Empowering the Next Generation of Women in Audio

Join Us

The Psychoacoustics of Modulation

Modulation is still an impactful tool in Pop music, even though it has been around for centuries. There are a number of well-known key changes in many successful Pop songs of recent musical decades. Modulation like a lot of tonal harmonies involves tension and resolution: we take a few uneasy steps towards the new key and then we settle into it. I find that 21st-century modulation serves as more of a production technique than the compositional technique it served in early Western European art music (this is a conversation for another day…).

 Example of modulation where the same chord exists in both keys with different functions.

 

Nowadays, it often occurs at the start of the final chorus of a song to support a Fibonacci Sequence and mark a dynamic transformation in the story of the song. Although more recent key changes feel like a gimmick, they are still relatively effective and seem to work just fine.
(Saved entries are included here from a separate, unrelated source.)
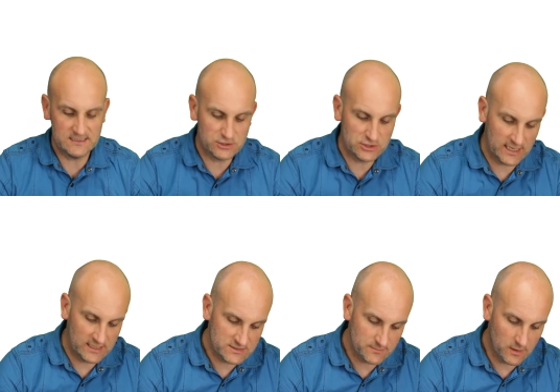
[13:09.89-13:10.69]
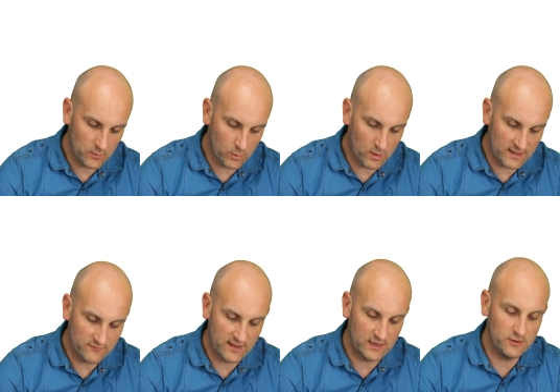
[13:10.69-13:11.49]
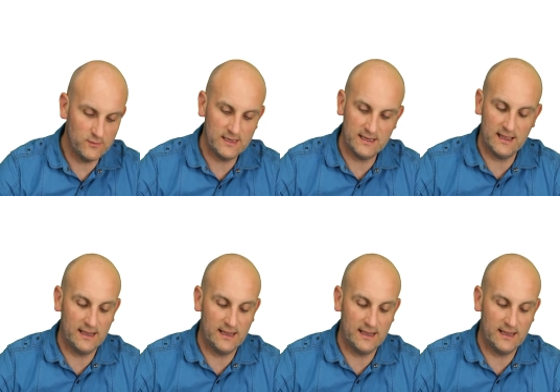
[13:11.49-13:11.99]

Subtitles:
to change my y value here,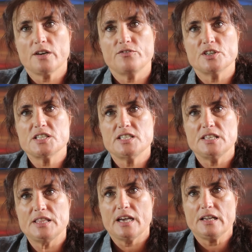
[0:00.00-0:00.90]
I first
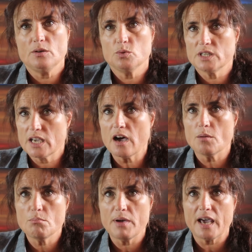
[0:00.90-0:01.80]
did that, it would
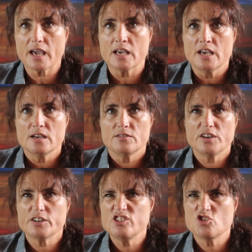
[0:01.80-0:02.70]
come back
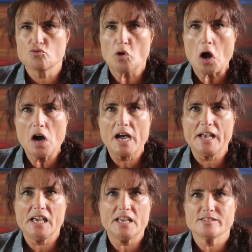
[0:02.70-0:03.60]
very
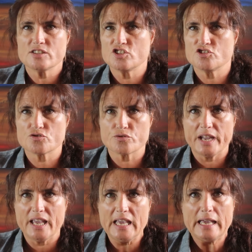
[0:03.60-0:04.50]
dry and
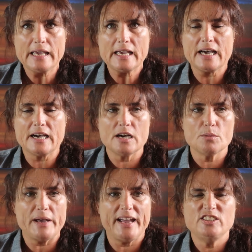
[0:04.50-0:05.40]
stringy
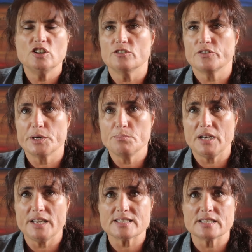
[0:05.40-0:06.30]
and not very
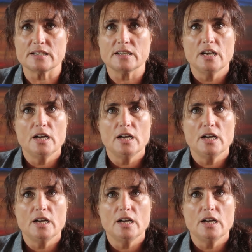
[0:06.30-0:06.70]
pleasant.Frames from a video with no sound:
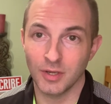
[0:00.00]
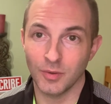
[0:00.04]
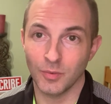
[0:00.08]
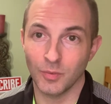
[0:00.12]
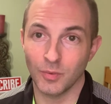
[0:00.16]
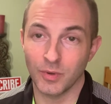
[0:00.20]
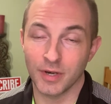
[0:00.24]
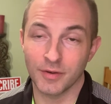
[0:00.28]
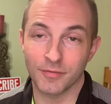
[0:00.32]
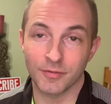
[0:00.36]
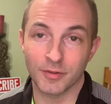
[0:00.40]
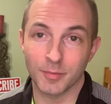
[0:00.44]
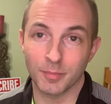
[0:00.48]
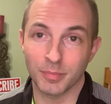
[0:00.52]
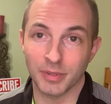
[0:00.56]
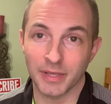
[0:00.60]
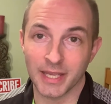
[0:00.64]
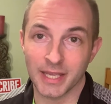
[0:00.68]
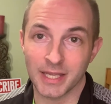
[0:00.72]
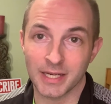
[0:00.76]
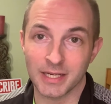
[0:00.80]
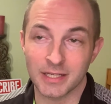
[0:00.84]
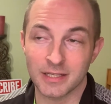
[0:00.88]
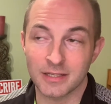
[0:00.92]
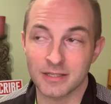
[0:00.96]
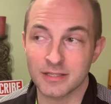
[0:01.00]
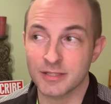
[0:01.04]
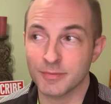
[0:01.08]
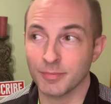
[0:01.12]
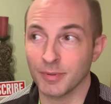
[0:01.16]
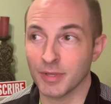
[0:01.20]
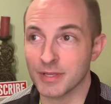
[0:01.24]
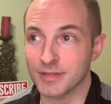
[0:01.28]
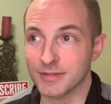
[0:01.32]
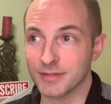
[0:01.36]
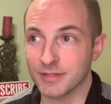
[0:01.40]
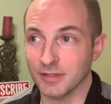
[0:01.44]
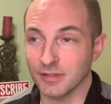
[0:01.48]
whatever the plan is,
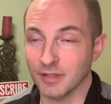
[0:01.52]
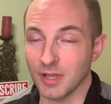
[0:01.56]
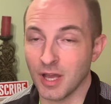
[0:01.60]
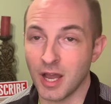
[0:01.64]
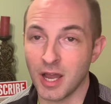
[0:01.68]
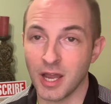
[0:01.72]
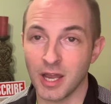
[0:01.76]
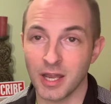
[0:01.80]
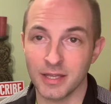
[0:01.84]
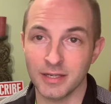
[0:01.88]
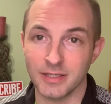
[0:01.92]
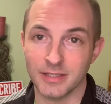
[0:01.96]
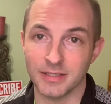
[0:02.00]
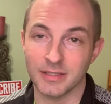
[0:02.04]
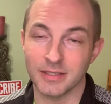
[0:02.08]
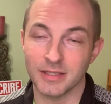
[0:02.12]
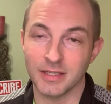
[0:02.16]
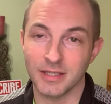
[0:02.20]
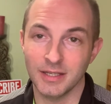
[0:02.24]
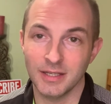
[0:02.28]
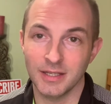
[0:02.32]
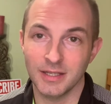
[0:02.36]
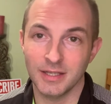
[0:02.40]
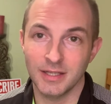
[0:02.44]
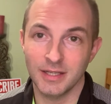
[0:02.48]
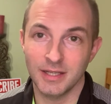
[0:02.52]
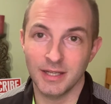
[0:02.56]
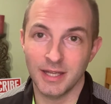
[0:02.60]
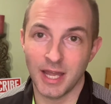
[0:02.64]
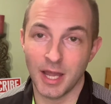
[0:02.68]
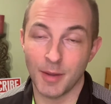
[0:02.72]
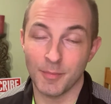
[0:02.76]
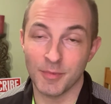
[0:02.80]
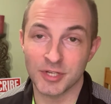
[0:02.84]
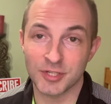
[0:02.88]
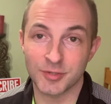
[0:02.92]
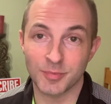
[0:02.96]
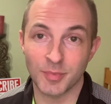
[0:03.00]
plus the lot, and
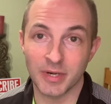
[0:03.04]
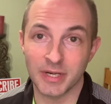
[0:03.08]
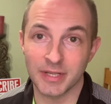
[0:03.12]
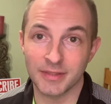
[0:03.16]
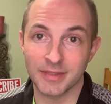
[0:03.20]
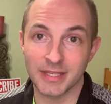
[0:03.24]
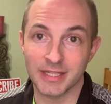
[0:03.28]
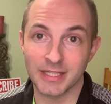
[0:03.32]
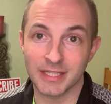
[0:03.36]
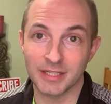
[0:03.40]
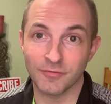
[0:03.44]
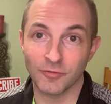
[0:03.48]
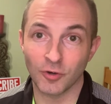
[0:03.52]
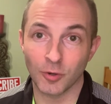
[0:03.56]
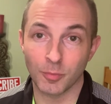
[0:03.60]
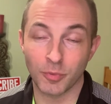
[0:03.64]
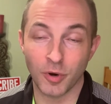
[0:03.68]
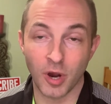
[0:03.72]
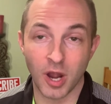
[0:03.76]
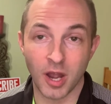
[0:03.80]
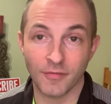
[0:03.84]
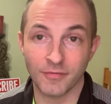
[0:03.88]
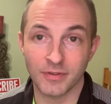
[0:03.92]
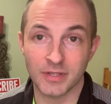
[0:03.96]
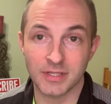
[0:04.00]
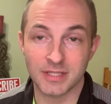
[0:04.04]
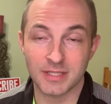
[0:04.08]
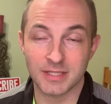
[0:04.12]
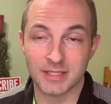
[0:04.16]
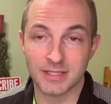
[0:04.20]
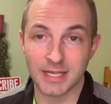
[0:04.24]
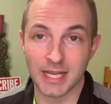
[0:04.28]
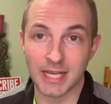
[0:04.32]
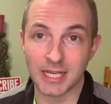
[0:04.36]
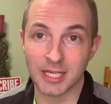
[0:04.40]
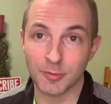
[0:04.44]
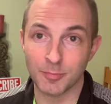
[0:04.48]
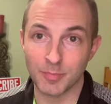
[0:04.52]
how much money they need for profit to
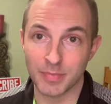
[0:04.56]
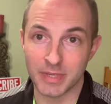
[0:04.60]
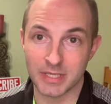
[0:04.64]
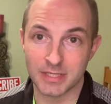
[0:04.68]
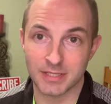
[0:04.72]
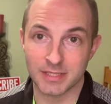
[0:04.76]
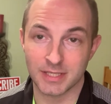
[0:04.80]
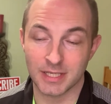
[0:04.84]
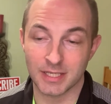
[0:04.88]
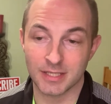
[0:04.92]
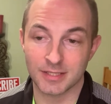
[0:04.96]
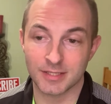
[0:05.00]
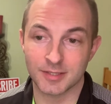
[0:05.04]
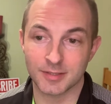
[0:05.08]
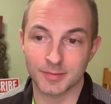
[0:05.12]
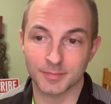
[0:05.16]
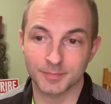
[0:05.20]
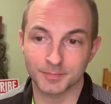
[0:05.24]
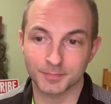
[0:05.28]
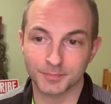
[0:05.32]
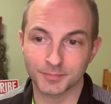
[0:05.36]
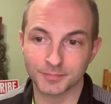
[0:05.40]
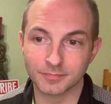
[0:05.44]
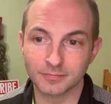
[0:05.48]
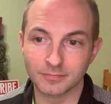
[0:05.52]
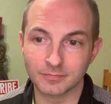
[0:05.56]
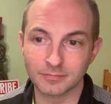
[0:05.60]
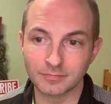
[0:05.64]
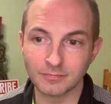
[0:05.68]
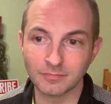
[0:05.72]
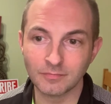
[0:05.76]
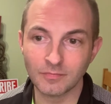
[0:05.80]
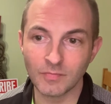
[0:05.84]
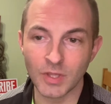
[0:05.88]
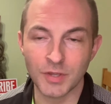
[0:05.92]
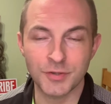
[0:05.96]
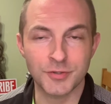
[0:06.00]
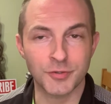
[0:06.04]
stay in business.
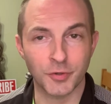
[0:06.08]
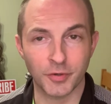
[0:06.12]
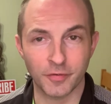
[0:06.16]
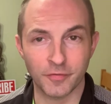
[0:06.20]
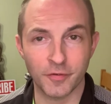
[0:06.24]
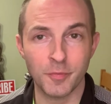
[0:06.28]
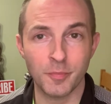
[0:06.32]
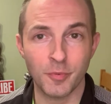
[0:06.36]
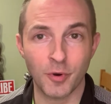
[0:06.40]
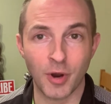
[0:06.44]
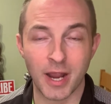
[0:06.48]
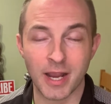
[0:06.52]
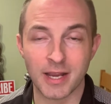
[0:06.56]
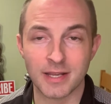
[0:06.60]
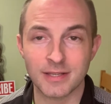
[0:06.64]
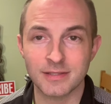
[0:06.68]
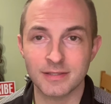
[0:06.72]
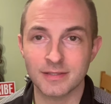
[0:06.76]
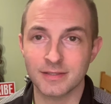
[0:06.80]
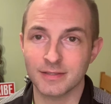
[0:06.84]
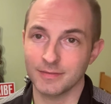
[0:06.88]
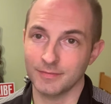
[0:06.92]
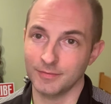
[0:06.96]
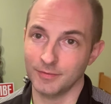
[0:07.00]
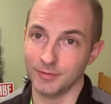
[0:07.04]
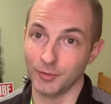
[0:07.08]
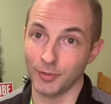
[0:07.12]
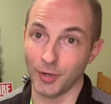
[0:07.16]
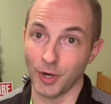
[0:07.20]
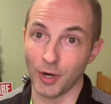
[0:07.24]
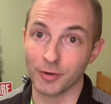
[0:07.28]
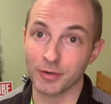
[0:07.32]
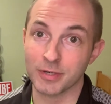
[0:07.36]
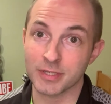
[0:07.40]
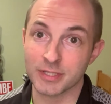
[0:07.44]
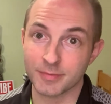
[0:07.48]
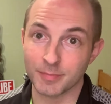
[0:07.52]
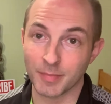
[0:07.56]
So you have your price, your
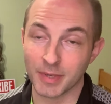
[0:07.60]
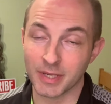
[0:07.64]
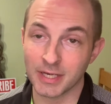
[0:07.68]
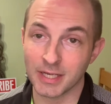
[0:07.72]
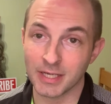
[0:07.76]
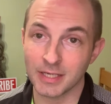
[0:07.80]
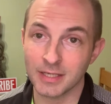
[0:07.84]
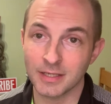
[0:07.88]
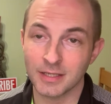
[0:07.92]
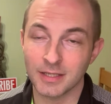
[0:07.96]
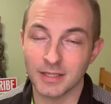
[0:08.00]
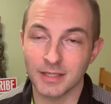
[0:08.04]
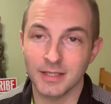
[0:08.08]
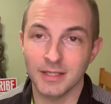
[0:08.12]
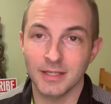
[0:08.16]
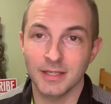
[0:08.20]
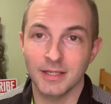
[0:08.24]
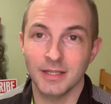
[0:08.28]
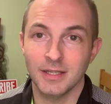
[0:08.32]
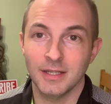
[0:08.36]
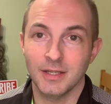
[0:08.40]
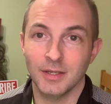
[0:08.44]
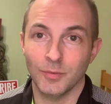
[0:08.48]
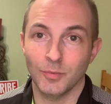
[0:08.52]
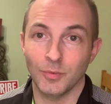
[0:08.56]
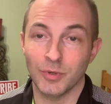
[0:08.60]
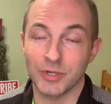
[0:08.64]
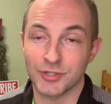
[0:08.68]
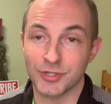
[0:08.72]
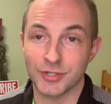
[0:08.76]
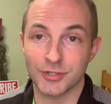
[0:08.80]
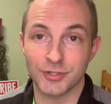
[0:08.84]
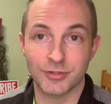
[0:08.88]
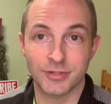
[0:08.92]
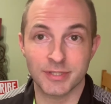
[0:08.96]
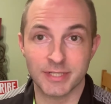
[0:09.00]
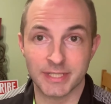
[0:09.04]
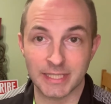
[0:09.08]
earnest money, which
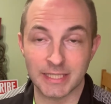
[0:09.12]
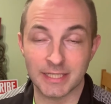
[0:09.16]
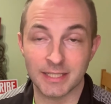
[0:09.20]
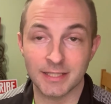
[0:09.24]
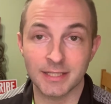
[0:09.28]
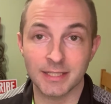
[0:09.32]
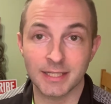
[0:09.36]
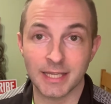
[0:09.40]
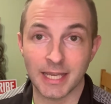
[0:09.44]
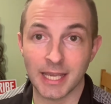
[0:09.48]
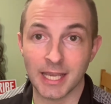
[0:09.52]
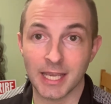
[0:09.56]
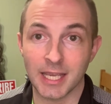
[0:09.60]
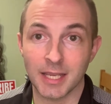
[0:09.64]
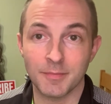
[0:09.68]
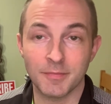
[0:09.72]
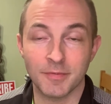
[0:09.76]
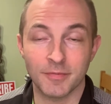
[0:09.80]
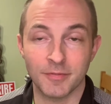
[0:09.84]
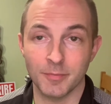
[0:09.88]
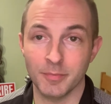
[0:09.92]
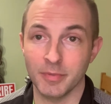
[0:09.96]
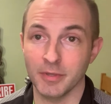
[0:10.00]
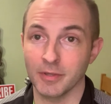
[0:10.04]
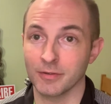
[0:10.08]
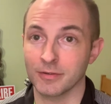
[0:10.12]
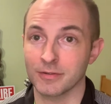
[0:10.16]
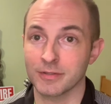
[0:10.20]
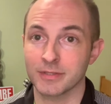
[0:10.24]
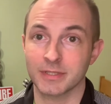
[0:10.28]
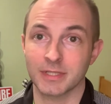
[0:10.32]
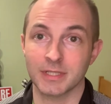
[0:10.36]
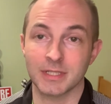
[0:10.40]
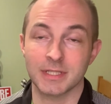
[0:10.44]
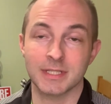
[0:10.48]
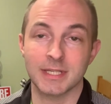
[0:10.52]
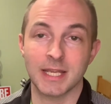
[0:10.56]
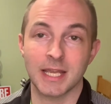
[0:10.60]
is your skin in the game. If the builder
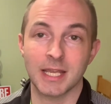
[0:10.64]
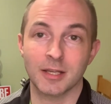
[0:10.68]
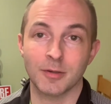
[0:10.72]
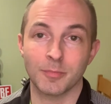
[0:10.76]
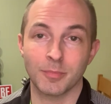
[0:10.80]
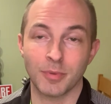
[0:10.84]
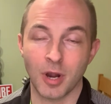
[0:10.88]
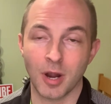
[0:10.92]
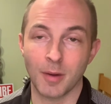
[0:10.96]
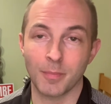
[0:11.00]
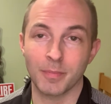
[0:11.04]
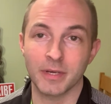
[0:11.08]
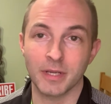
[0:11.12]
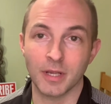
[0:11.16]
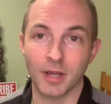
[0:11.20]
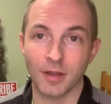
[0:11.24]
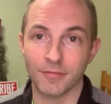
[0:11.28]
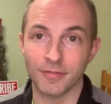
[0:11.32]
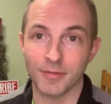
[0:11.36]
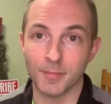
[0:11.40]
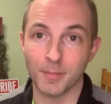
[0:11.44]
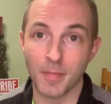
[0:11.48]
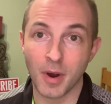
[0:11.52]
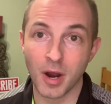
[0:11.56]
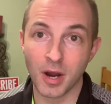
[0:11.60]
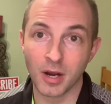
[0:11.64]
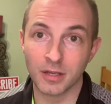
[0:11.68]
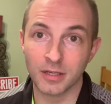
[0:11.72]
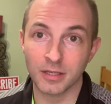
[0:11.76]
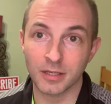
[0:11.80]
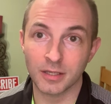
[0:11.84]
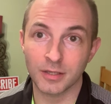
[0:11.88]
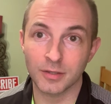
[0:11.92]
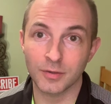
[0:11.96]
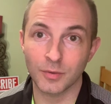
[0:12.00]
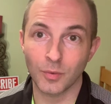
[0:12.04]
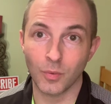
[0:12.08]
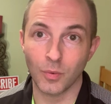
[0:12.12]
is going to take a property off the
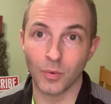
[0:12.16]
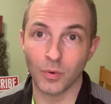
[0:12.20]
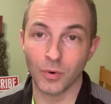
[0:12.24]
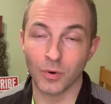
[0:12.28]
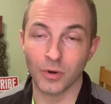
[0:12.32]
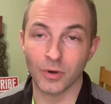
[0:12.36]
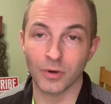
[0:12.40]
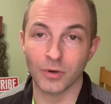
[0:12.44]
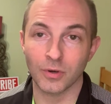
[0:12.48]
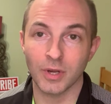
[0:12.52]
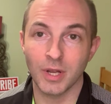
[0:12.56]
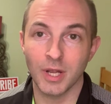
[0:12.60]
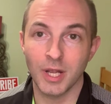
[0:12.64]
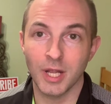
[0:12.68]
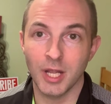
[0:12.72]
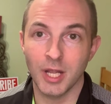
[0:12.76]
market or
However, instead of exploring modern modulation from the perspective of music theory, I want to look into two specific concepts in psychoacoustics: critical bands and auditory scene analysis, and how they are working in two songs with memorable key changes: “Livin’ On A Prayer” by Bon Jovi and “Golden Lady” by Stevie Wonder.

Consonant and dissonant relationships in music are represented mathematically as integer-ratios; however, we also experience consonance and dissonance as neurological sensations. To summarize, when a sound enters our inner ear, a mechanism called the basilar membrane response by oscillating at different locations along the membrane. This mapping process called tonotopicity is maintained in the auditory nerve bundle and essentially helps us identify frequency information. The frequency information devised by the inner ear is organized through auditory filtering that works as a series of band-pass filters, forming critical bands that distinguish the relationships between simultaneous frequencies. To review, two frequencies that are within the same critical band are experienced as “sensory dissonant,” while two frequencies in separate critical bands are experienced as “sensory consonant.” This is a very generalized version of this theory, but it essentially describes how frequencies in nearby harmonics like minor seconds and tritones are interfering with each other in the same critical band, causing frequency masking and roughness.

 

Depiction of two frequencies in the same critical bandwidth.

 

Let’s take a quick look at some important critical bands during the modulation in “Livin’ On A Prayer.” This song is in the key of G (392 Hz at G4) but changes at the final chorus to the key of Bb (466 Hz at Bb4). There are a few things to note in the lead sheet here. The key change is a difference of three semitones, and the tonic notes of both keys are in different critical bands, with G in band 4 (300-400 Hz) and Bb in band 5 (400-510 Hz). Additionally, the chord leading into the key change is D major (293 Hz at D4) with D4 in band 3 (200-300 Hz). Musically, D major’s strongest relationship to the key of Bb is that it is the dominant chord of G, the minor sixth in the key of Bb. Its placement makes sense because previously the chorus starts on the minor sixth in the key of G, which is E minor. Even though it has a weaker relationship to Bb major which kicks off the last chorus, D4 and Bb4 are in different critical bands and if played together would function as a major third and create sensory consonance. Other notes in those chords are in the same critical band: F4 is 349 Hz and F#4 is 370 Hz, placing both frequencies in band 4 and if played together would function as a minor second and cause sensory roughness. There are a lot of perceptual changes in this modulation, and while breaking down critical bands doesn’t necessarily reveal what makes this key change so memorable, it does provide an interesting perspective.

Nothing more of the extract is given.